* _EXERCISE GOAL_
Copy out exactly the lines beginning with the one that contains "[00:01:21.17]" and ending at the last line of the listing, skipping any pictures.

════

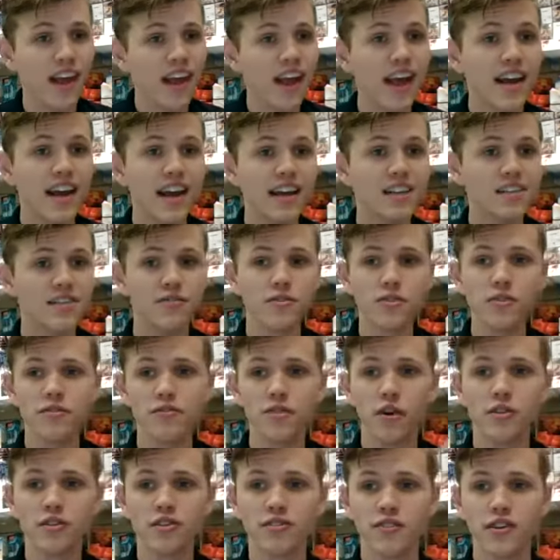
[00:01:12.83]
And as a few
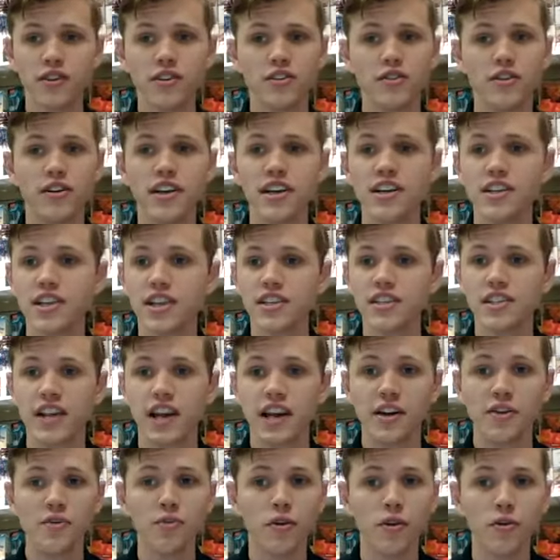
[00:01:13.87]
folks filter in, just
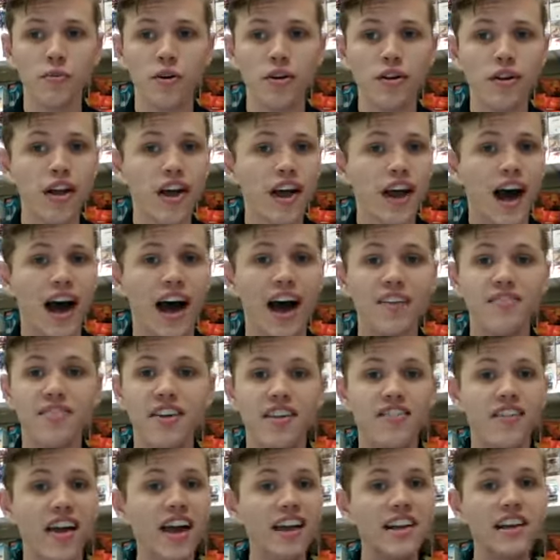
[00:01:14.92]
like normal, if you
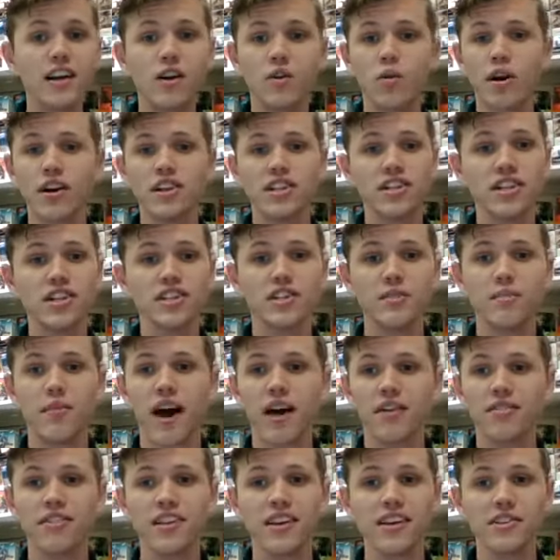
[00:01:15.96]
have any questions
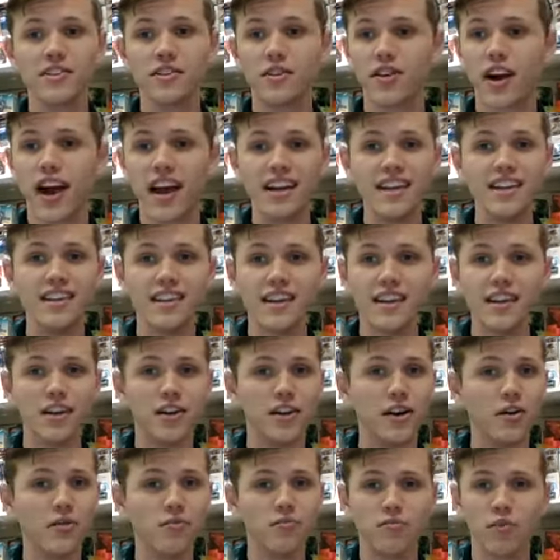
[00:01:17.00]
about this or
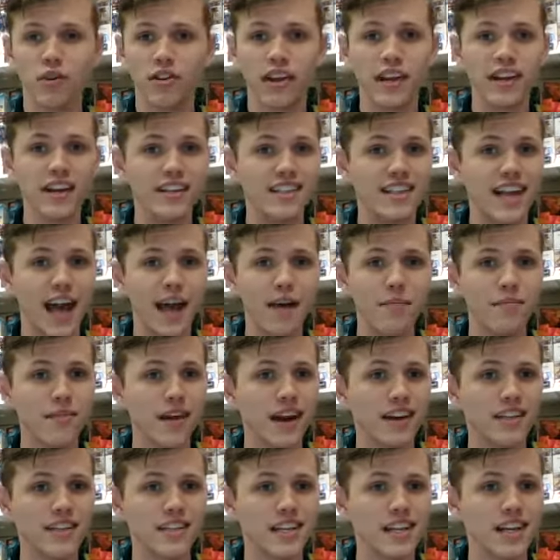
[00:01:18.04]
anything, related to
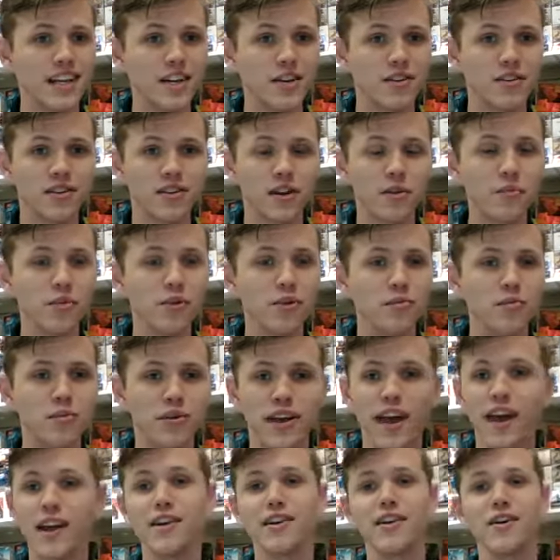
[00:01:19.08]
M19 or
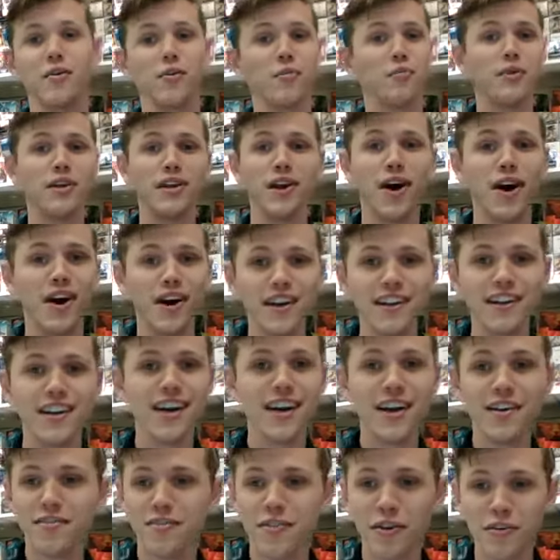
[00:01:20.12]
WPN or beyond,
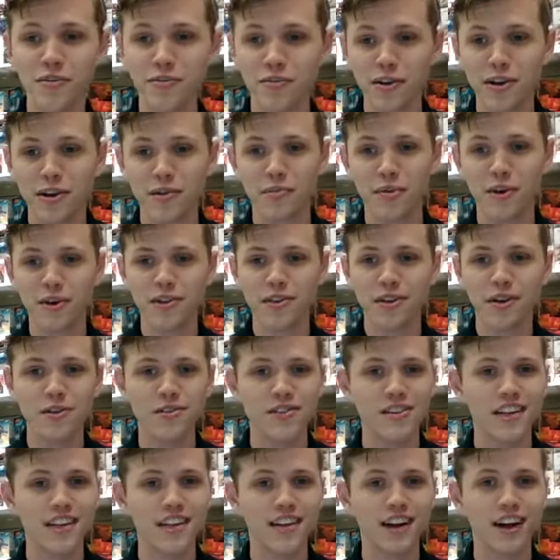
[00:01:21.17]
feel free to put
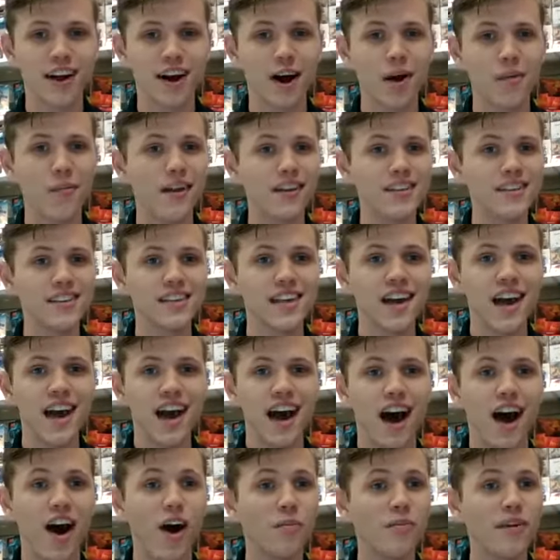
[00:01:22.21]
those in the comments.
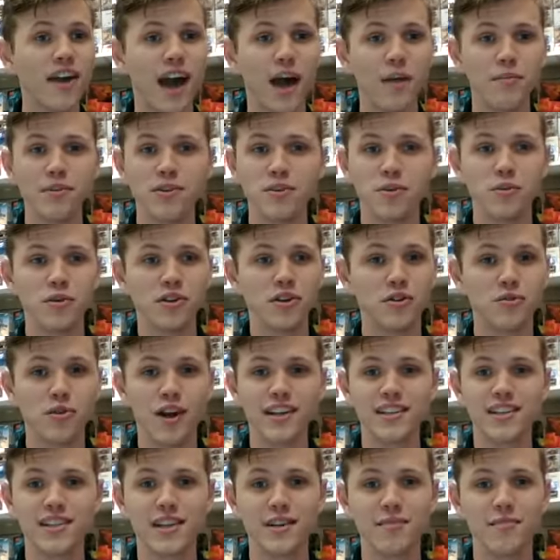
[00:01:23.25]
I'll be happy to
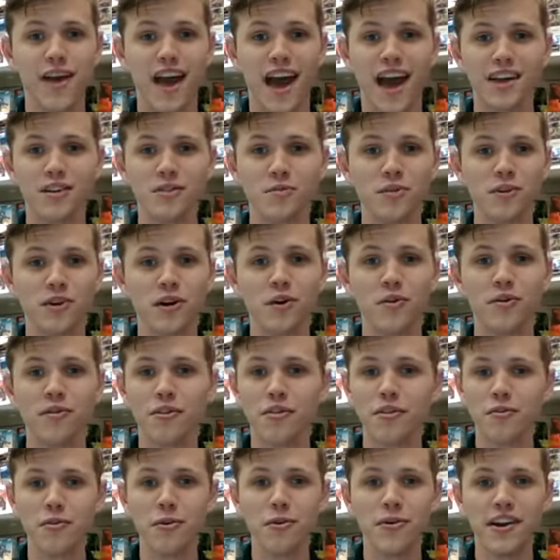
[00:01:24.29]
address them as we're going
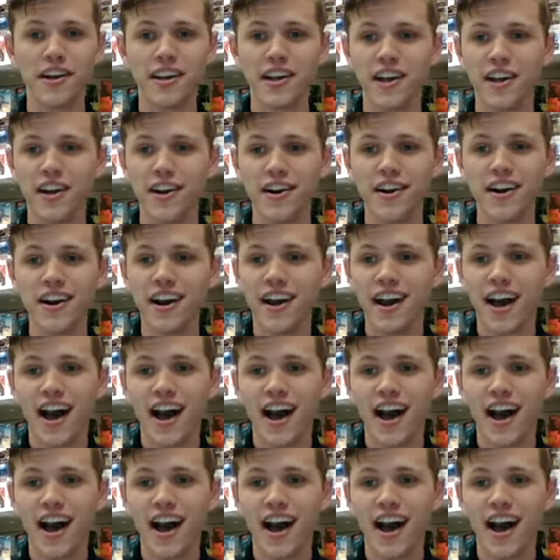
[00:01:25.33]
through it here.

════

* _EXERCISE SOLUTION_
[00:01:21.17]
feel free to put
[00:01:22.21]
those in the comments.
[00:01:23.25]
I'll be happy to
[00:01:24.29]
address them as we're going
[00:01:25.33]
through it here.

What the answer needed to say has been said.